Bill from LGBTQ lawmakers would turn New York into a transgender haven

New York lawmakers have counted New York among a number of states that this week introduced or announced legislation protecting access to health care and rights for transgender voters.

According to the Human Rights Campaign, 2021 was a record year for anti-transgender legislation. This year is even worse, according to Harry Bronson, a member of the New York State Assembly. More bills have already been passed this year in several states that ban gender-affirming care and that prohibit trans girls from participating in women’s sports teams, among other things.

Bronson joined New York Senator Brad Hoylman in introducing New York’s legislation, which has been characterized as a “trans-refuge” bill.

“As a society, we need to recognize the dignity and humanity inherent in others — especially our trans youth,” Bronson said. “Our Trans Safe Haven legislation will send a strong message that LGBTQ+ rights will always be protected in the Empire State.”

New York is one of three states to have recently introduced a trans-refugee bill, along with California and Minnesota.
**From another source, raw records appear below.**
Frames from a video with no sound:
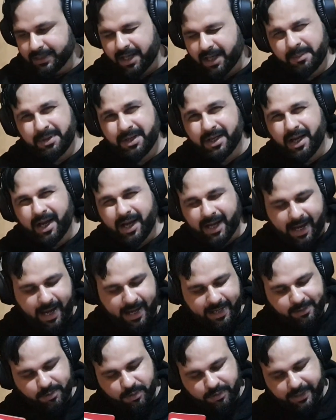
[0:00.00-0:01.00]
I mean,
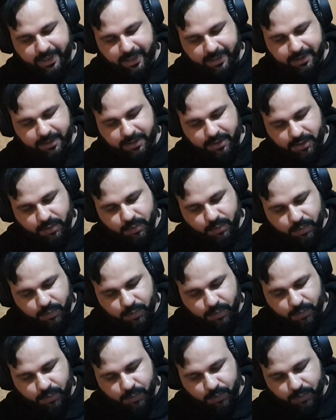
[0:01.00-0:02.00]
I don't get
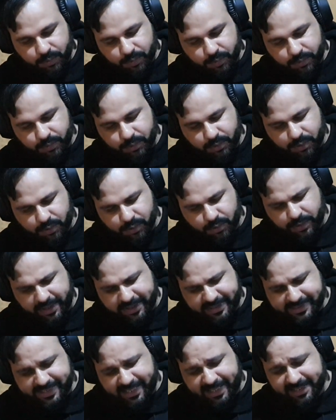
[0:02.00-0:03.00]
too
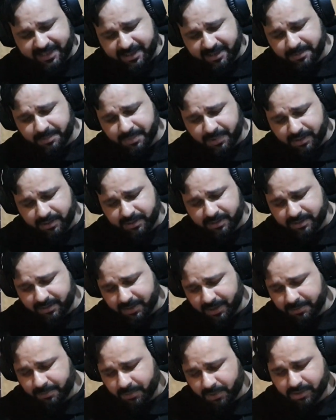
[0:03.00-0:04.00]
excited about
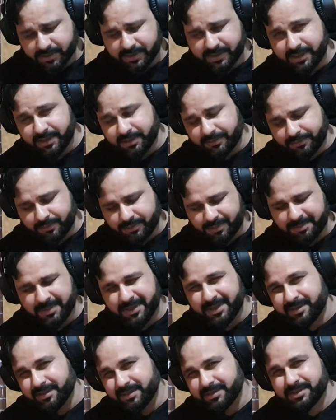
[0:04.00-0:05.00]
unboxing the phone
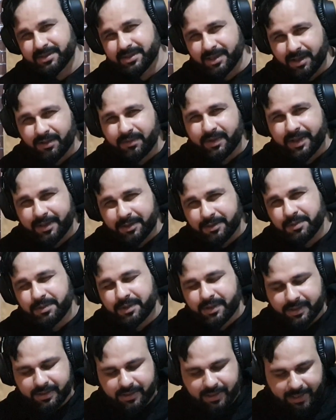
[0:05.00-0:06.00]
because now I
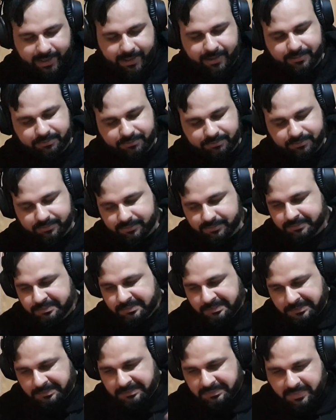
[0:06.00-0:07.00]
do it like
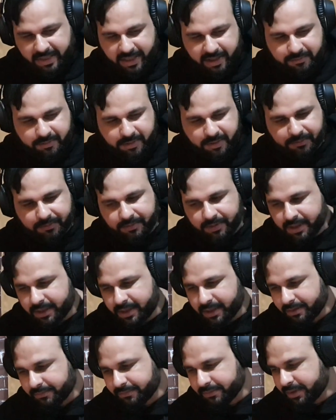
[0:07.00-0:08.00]
every
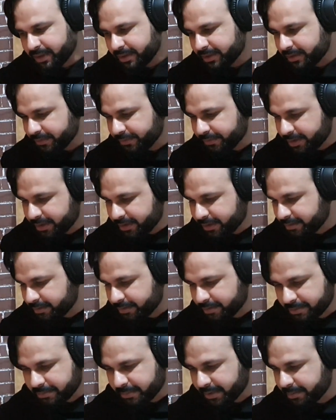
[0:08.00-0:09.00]
week, every other week,
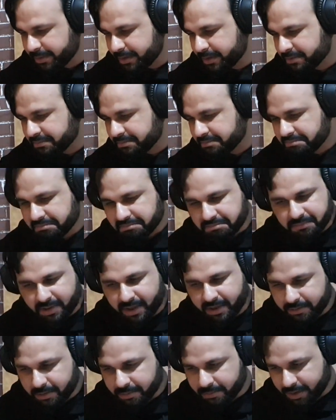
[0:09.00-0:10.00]
or maybe
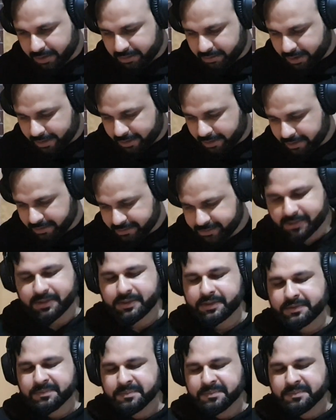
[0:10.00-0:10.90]
every month at least.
On May 3, several states passed more anti-trans laws, while 16 other states pledged to bring forward similar legislation.

Tal Moskowitz, 8, below, a transgender child, holds a sign as his parents Faigy Gelbstein, left, and Naomi Moskowitz, top right, of Long Island, hold separate signs during a rally to support transgender youth at Stonewall National Monument, Thursday, February 23, 2017 in New York.

The New York bill prohibits the divorce of parents or guardians of their child because they have allowed their child to receive gender-affirming care. That care includes hormone replacement therapy or puberty blockers, as well as performing medical procedures. According to the Association of American Medical Colleges, gender-confirming surgeries are rarely performed on people under the age of 18.

In Alabama, healthcare providers could be charged as of Sunday with a felony for providing gender-affirming treatment to transgender people under the age of 19. The New York law does the opposite: it would protect caregivers caring for transgender patients from arrest.